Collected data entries
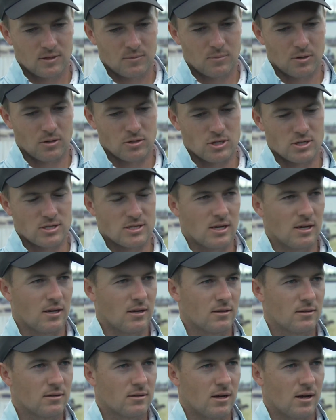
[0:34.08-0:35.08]

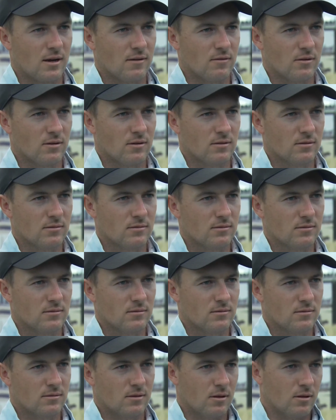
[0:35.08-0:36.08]
purchasing kind of a
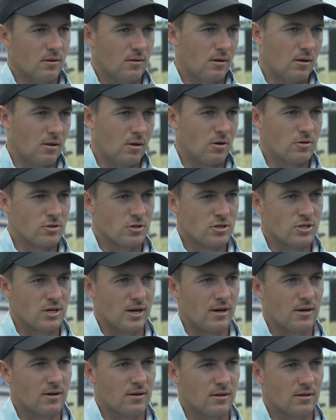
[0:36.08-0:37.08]
the, a larger
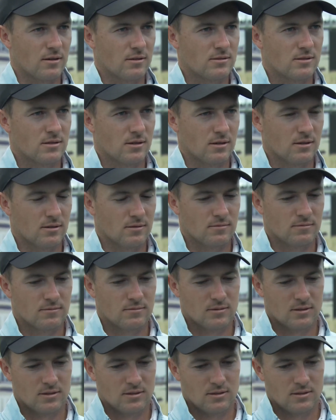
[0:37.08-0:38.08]
share to to
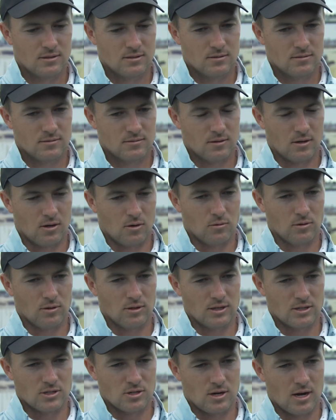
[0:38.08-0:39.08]
own
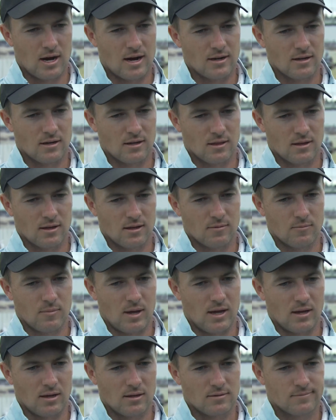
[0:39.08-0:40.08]
Leeds United and then
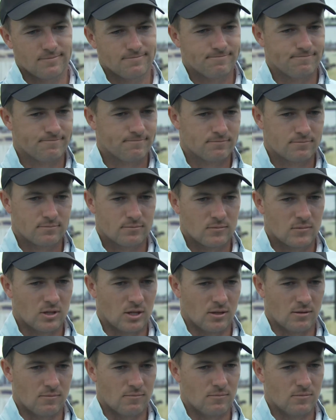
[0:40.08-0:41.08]
make
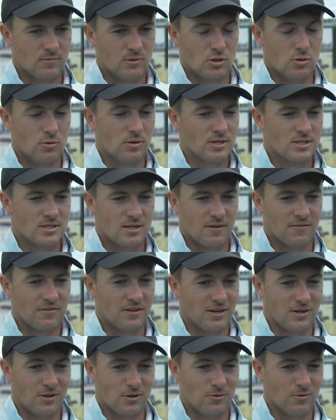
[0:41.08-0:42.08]
the do the stuff
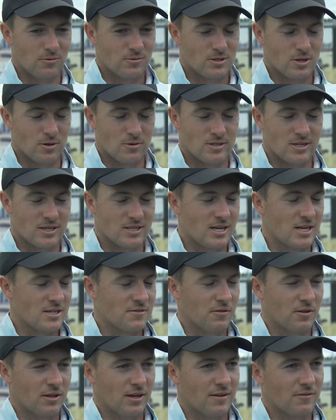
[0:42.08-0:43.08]
they do so
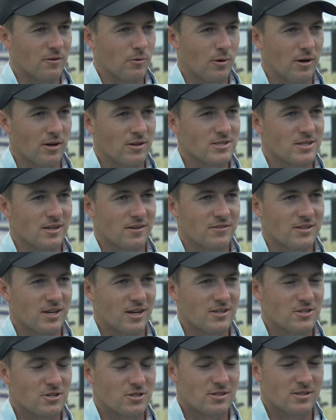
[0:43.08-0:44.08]
successfully everywhere else they've
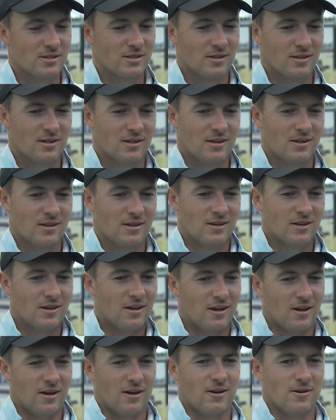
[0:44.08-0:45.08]
touched.
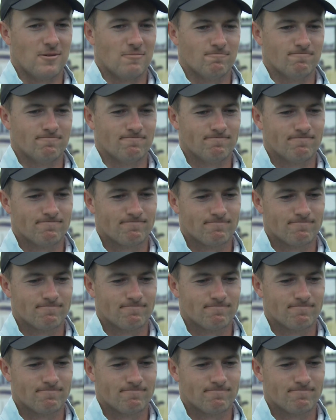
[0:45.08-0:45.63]
Um,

● **Work instruction**:
Give back exactly, and only, the lines from the one holding "[0:36.08-0:37.08]" through the last line of the entries, with every picture omitted.

● **Output of the exercise**:
[0:36.08-0:37.08]
the, a larger
[0:37.08-0:38.08]
share to to
[0:38.08-0:39.08]
own
[0:39.08-0:40.08]
Leeds United and then
[0:40.08-0:41.08]
make
[0:41.08-0:42.08]
the do the stuff
[0:42.08-0:43.08]
they do so
[0:43.08-0:44.08]
successfully everywhere else they've
[0:44.08-0:45.08]
touched.
[0:45.08-0:45.63]
Um,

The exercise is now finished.